9 Conclusions Firm-level capabilities and strategies independently and significantly influence firms’ vertical boundary choices. Firms with more process technology experience are more likely to internalize manufacturing activities. Firms with high levels of sourcing experience are more likely to outsource their production. Product-market diversification (a measurement of firm strategy) is associated with greater likelihood of internalizing production. There is benefit both to economizing and strategizing.

10 Discussion Even though transaction cost theory suggests that asset specificity would increase vertical integration, Hypothesis 1 was not supported. What could be possible reasons for this outcome?
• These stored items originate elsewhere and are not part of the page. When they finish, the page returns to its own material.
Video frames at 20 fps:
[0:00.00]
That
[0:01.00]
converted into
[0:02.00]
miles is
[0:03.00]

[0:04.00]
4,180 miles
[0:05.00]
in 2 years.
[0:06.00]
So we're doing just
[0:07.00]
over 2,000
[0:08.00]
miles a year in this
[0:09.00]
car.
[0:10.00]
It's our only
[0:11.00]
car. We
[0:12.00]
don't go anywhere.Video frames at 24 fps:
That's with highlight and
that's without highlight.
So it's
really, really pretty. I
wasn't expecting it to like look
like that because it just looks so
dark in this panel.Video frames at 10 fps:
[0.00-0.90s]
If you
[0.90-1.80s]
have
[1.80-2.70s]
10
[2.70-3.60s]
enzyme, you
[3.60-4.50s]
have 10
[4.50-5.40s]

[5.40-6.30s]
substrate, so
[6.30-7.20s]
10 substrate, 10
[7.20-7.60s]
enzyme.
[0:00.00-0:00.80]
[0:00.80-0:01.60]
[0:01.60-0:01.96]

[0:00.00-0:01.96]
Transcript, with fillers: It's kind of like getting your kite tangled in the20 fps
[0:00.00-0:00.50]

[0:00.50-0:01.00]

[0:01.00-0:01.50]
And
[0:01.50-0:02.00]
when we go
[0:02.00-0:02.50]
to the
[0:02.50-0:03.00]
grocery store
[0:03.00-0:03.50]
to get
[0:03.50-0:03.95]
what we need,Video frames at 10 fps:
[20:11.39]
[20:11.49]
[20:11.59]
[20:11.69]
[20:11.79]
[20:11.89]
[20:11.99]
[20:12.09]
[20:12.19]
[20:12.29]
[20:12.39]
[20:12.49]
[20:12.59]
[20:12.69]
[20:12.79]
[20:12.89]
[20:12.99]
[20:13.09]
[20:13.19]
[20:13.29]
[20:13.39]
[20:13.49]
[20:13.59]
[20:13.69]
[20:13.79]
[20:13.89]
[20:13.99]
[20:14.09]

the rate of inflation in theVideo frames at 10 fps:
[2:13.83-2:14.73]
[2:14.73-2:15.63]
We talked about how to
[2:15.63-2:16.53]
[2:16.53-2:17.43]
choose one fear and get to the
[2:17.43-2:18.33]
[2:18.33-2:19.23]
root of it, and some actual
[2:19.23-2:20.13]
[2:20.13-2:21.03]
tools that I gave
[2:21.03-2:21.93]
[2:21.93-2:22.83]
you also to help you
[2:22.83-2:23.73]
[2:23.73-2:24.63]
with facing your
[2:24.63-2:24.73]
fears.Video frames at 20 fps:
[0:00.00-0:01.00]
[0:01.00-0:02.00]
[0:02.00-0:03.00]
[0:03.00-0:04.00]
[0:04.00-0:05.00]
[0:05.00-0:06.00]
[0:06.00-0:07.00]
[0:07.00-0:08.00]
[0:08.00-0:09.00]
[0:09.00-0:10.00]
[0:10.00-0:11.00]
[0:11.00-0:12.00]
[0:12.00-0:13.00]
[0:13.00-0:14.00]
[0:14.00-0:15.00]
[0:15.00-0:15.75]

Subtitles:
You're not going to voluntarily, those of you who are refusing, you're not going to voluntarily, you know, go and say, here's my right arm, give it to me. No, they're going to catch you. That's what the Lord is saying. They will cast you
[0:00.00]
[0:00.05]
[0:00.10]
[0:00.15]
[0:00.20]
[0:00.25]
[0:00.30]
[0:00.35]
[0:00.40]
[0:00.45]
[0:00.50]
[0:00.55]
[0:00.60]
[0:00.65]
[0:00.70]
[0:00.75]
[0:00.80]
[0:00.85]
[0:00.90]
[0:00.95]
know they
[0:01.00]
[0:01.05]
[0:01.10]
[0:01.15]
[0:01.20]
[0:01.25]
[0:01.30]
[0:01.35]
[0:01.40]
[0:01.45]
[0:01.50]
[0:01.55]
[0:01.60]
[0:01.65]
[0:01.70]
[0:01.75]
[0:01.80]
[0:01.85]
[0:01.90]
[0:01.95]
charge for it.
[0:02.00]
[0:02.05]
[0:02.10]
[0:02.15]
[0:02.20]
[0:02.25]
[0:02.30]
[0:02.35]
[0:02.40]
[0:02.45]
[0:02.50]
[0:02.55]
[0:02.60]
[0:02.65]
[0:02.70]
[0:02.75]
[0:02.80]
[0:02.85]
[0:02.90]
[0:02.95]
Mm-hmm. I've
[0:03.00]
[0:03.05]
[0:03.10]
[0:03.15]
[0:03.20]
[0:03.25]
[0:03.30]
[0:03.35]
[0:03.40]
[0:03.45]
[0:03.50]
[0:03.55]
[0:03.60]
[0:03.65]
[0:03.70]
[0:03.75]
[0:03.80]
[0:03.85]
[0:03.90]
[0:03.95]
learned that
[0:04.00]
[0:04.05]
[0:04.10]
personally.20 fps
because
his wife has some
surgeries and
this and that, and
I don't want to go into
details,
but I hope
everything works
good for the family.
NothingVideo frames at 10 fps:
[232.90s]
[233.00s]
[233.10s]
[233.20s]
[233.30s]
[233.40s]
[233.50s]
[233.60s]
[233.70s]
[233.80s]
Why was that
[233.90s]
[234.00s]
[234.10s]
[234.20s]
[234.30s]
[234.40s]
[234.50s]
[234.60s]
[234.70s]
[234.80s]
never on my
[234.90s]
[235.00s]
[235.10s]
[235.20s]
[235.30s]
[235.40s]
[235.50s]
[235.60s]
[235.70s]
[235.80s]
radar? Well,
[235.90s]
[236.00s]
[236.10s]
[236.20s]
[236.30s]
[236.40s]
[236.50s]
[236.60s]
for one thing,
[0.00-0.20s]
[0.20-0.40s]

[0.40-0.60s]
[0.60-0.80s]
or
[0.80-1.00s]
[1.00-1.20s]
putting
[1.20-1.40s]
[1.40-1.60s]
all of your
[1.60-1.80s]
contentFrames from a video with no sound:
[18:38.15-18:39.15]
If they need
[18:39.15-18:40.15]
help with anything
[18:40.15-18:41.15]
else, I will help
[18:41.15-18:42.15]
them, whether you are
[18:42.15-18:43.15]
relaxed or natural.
Even though transaction cost theory suggests that demand uncertainty would increase vertical integration, Hypothesis 2 indicates a weakly significant negative effect. What could be possible reasons for this outcome? Is there are a possibility of reverse causality or restriction in the choice of make-or-buy decisions considering path dependency? Example: Vertically integrated firms increase fabrication experience while de-integrated firms increase sourcing experience. / Diversification could occur due to excess capacity in current business.